Vestía una camisa de color crema y un chaleco de piel, sus ojos almendrados parecían tímidos pero recorrían mi cuerpo con lujuria absoluta. Dio un paso más frente a mí, no dispuesto a dejarme ir.

-El chico con el que bailabas no quería soltarte pero ahora…- miró a nuestro alrededor, dejando claras sus intenciones.- No está por ningún lado.

-Llegará muy pronto.- respondí con sequedad y pasé a su lado, ignorándolo por completo.

Entonces lo vi. Observando, apenas visible al borde del claro, oculto entre los árboles, su máscara de lobo negro aún en su rostro.

-Seguro que sí pero yo puedo cuidarte muy bien mientras tanto.- volvió a interponerse en mi camino, esta vez abriendo sus brazos y haciéndome un gesto para que me lanzara a él.

-Imposible.- lo rodeé sin mirar, con la vista fija en mi lobo.
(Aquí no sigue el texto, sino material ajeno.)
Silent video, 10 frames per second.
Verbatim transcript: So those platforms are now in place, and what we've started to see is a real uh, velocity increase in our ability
Cuando llegué al borde del claro, el límite entre la luz del fuego y las sombras del bosque, Tristan se quitó la máscara y la dejó caer en el suelo para tomarme entre sus brazos.

Tristan no me dejó ir, pasó un brazo por detrás de mis rodillas y el otro por mi espalda, levantándome del suelo con una facilidad que me arrancó un suspiro de sorpresa.
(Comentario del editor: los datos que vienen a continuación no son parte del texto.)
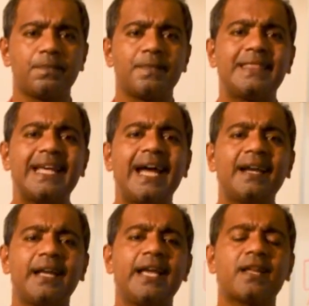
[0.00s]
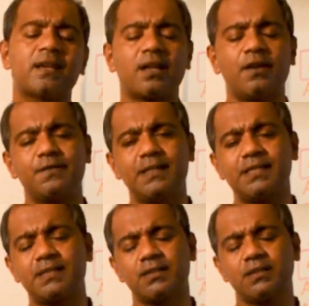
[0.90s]
that aircraft
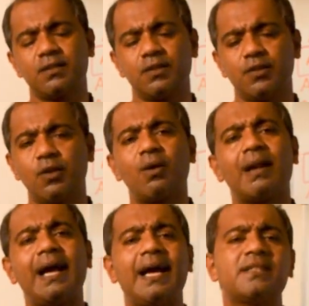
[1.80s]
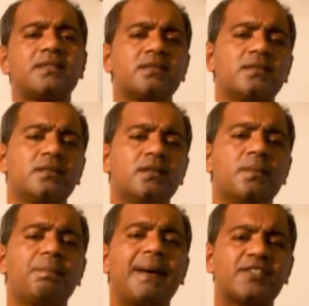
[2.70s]
is known as
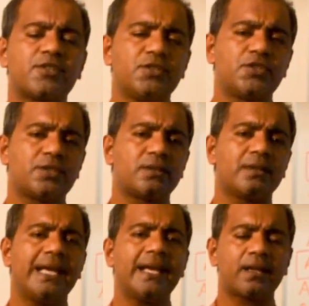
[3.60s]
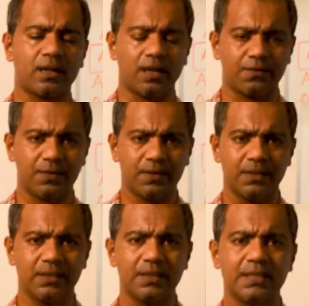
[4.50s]
passenger aircraft.
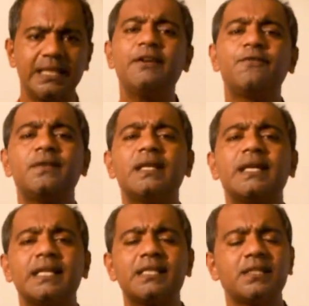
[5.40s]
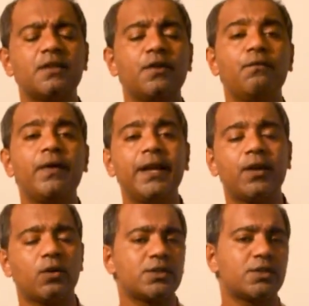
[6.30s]
If there is
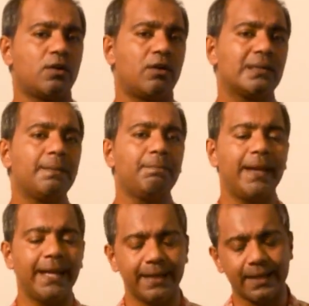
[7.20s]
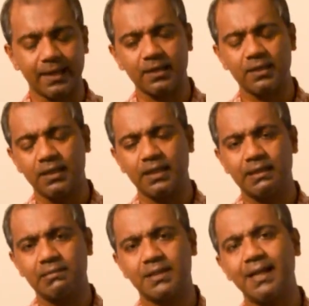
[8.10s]
windows on the main deck,
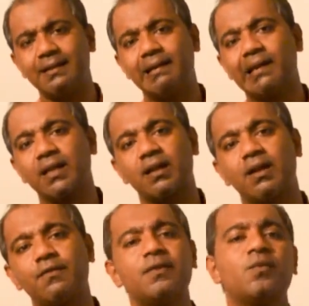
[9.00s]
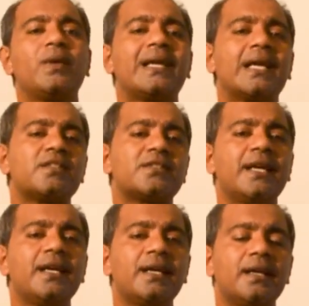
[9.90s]
that aircraft we can say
-Cierra los ojos.- dijo en mi oído y obedecí.

El bosque volvió a moverse a nuestro alrededor. Sentí el balanceo firme de sus pasos, escuchaba voces lejanas de amantes ocultos entre la vegetación, el latido constante de su pecho bajo mi mejilla. No corría, pero avanzaba con una seguridad silenciosa, esquivando raíces y troncos como si conociera aquel camino desde antes de que existiera. Poco a poco, los sonidos de las personas cesaron y para envolvernos con el sonido de la naturaleza nocturna.

Abrí los ojos cuando se detuvo frente a una pared de roca cubierta de enredaderas en la ladera de una pequeña montaña. Una grieta estrecha, casi invisible entre las sombras. Tristan se inclinó ligeramente y atravesó la abertura conmigo aún entre sus brazos.